Additional method on Stream
Peter Levart
peter.levart at gmail.com
Mon Apr 27 19:04:38 UTC 2015
On 04/27/2015 05:23 PM, Paul Sandoz wrote:
> On Apr 27, 2015, at 4:56 PM, Stephen Colebourne <scolebourne at joda.org> wrote:
>> Obviously, this is yet another possible workaround. But it is a
>> workaround.
> I don't consider it "just a workaround" :-)
>
>
>> There really aren't that many rough edges with the set of
>> methods added with lambdas, but this is definitely one. That Guava
>> handled it specially is another good indication.
>>
> Tis conjecture, but perhaps it might have been different in post-lambda world?
>
> One issue is there are zillions of possible more specific convenience operations we could add. Everyone has their own favourite. Some static methods were recently added to Stream and Optional in preference to such operations.
>
> There has to be a really good reason to add new operations.
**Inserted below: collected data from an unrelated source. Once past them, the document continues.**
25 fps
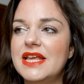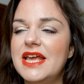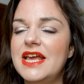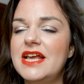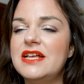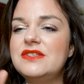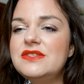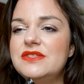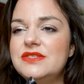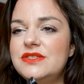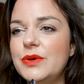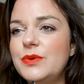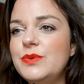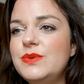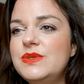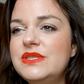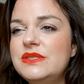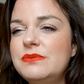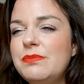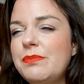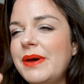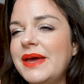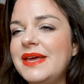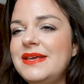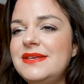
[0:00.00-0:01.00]
it's so
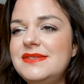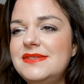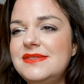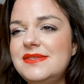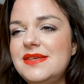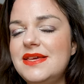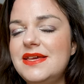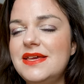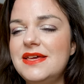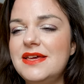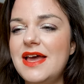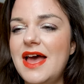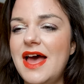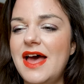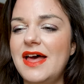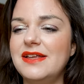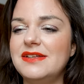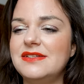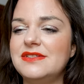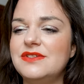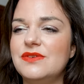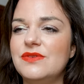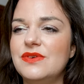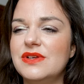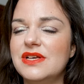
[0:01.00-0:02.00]
spicy
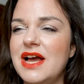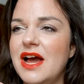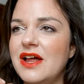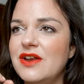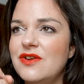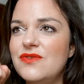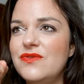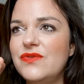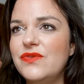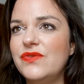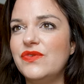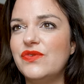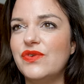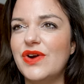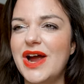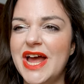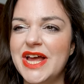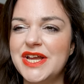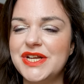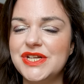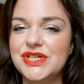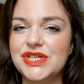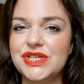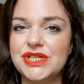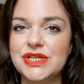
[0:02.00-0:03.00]
and kind of
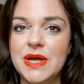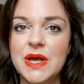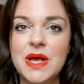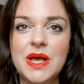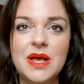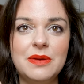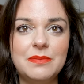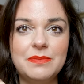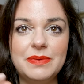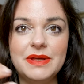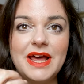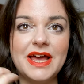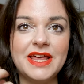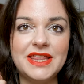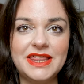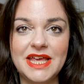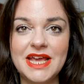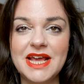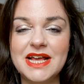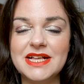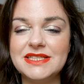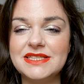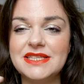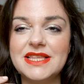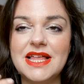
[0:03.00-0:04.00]
fresh but I
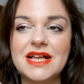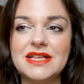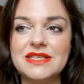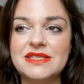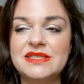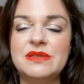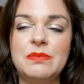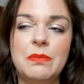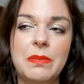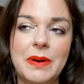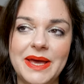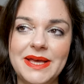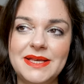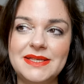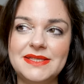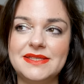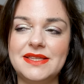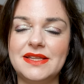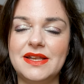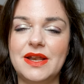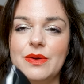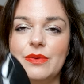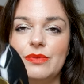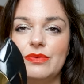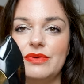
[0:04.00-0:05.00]
think it's that spice
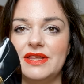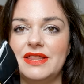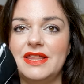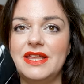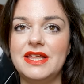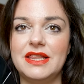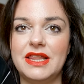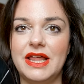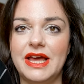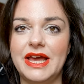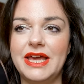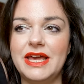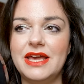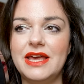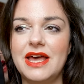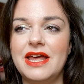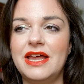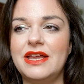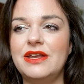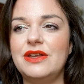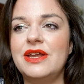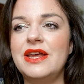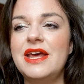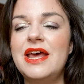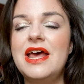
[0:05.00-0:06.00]
that I really like.
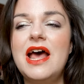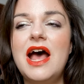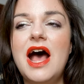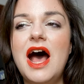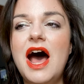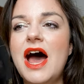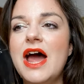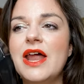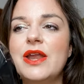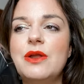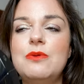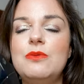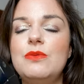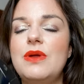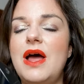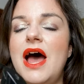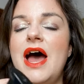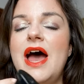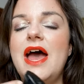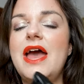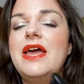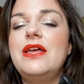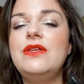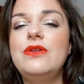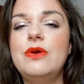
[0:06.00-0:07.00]
And I don't,
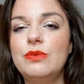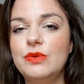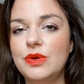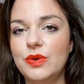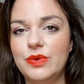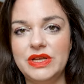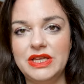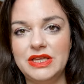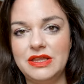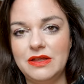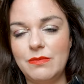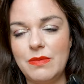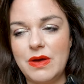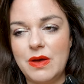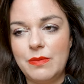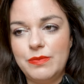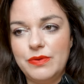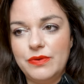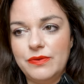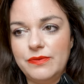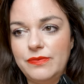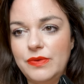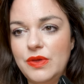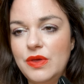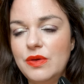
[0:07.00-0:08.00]
I don't know anything about
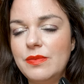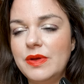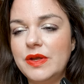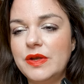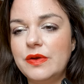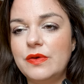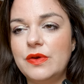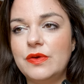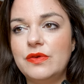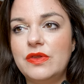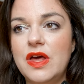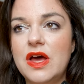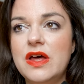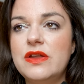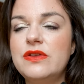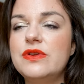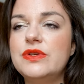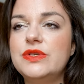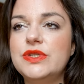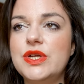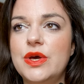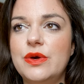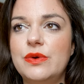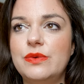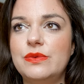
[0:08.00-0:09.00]
perfume. I don't know the
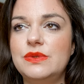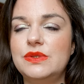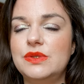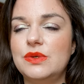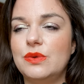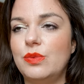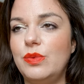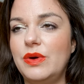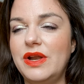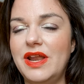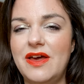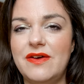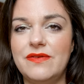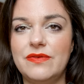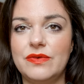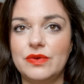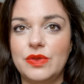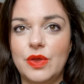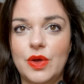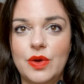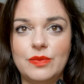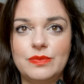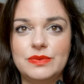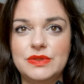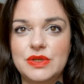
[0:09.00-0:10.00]
undertones or whatever.
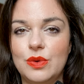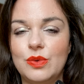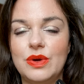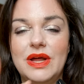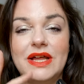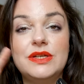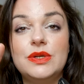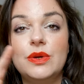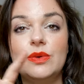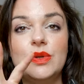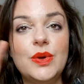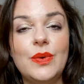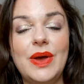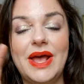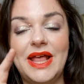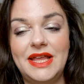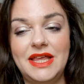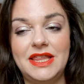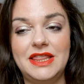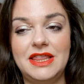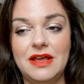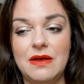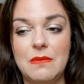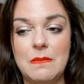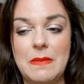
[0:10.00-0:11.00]
The, well, I don't know
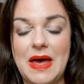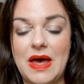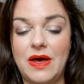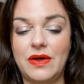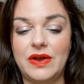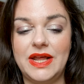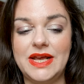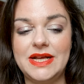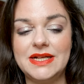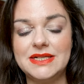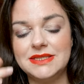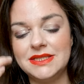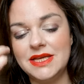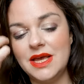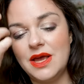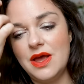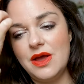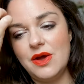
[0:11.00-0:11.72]
anything about it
I realize this use-case might be more common than others but i am still yet to be convinced that it has sufficient weight given flatMap + lambda + static method.
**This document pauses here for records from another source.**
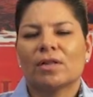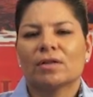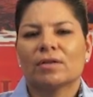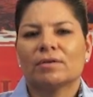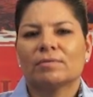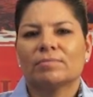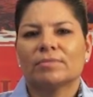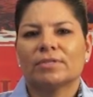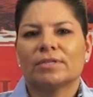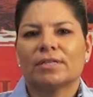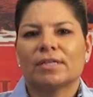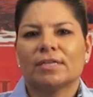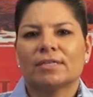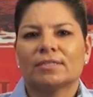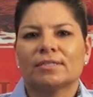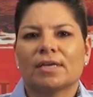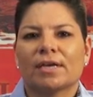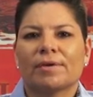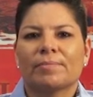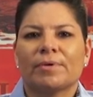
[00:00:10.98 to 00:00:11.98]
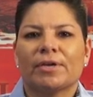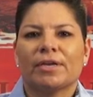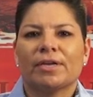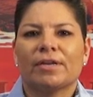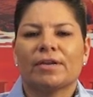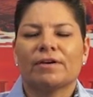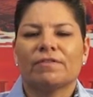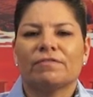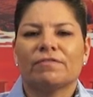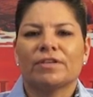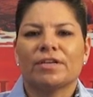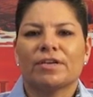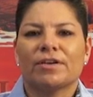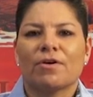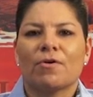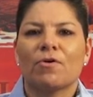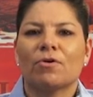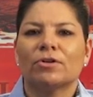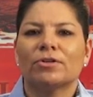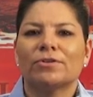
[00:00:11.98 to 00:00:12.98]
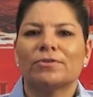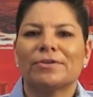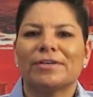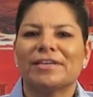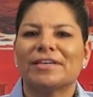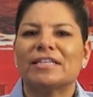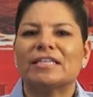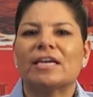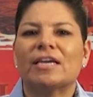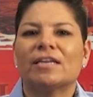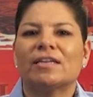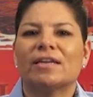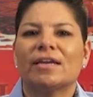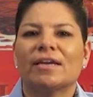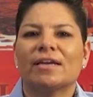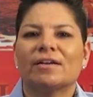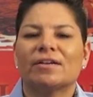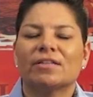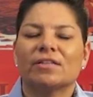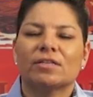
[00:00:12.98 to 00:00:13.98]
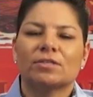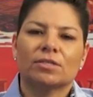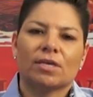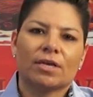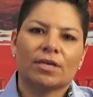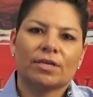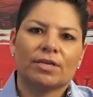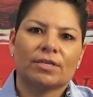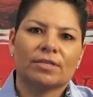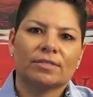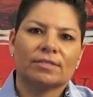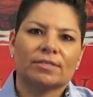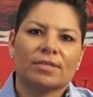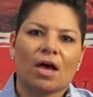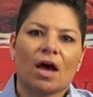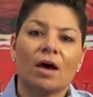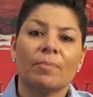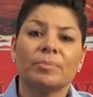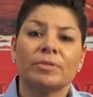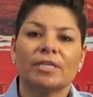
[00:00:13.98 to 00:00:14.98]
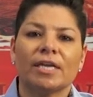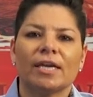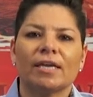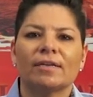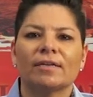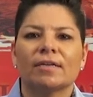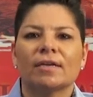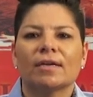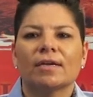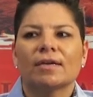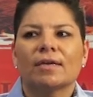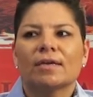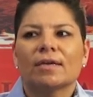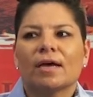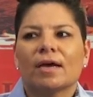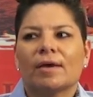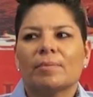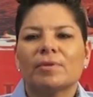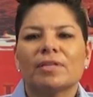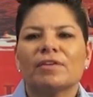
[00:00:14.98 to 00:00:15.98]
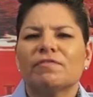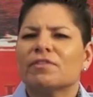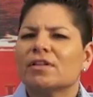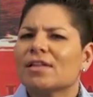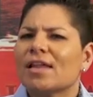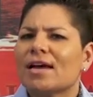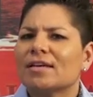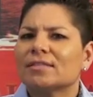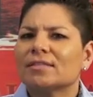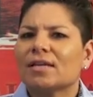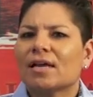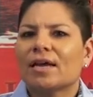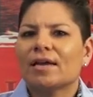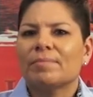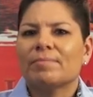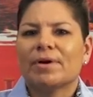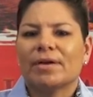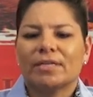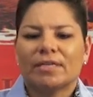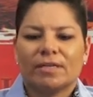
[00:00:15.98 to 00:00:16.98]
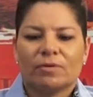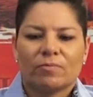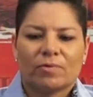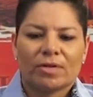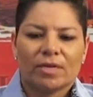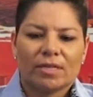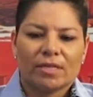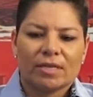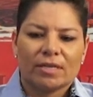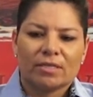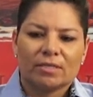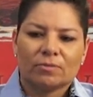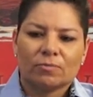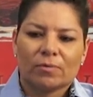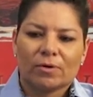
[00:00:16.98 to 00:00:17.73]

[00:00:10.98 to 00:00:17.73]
Welcome to this segment of the Ohén iente Ratitsénhaienhs update. I believe the last time I did one of these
One reason might be that the workaround creates at least two new objects
per included element of the stream and the overhead involved for
executing the flat-map logic. A more general operation might be
something like the following:
/**
* Returns a stream consisting of the non-null results of applying
the given
* function to the elements of this stream.
*/
<R> Stream<R> filterMap(Function<? super T, ? extends R> mapper);
Stephen's example would then read:
return input.stream()
.filterMap(t -> t instanceof Foo ? (Foo) t : null)
.someTerminalOperation();
Combining filtering and mapping in one operation might often be
desirable to avoid duplicate work (for example when filtering and
mapping needs to compute some common but costly intermediate result for
each element). flatMap is admittedly suitable for that too, but has it's
overhead. At what per-operation cost this overhead pays-off can be seen
at the end...
I know that null values were a controversial topic when this API was
being designed and that the decision was made to basically "ignore"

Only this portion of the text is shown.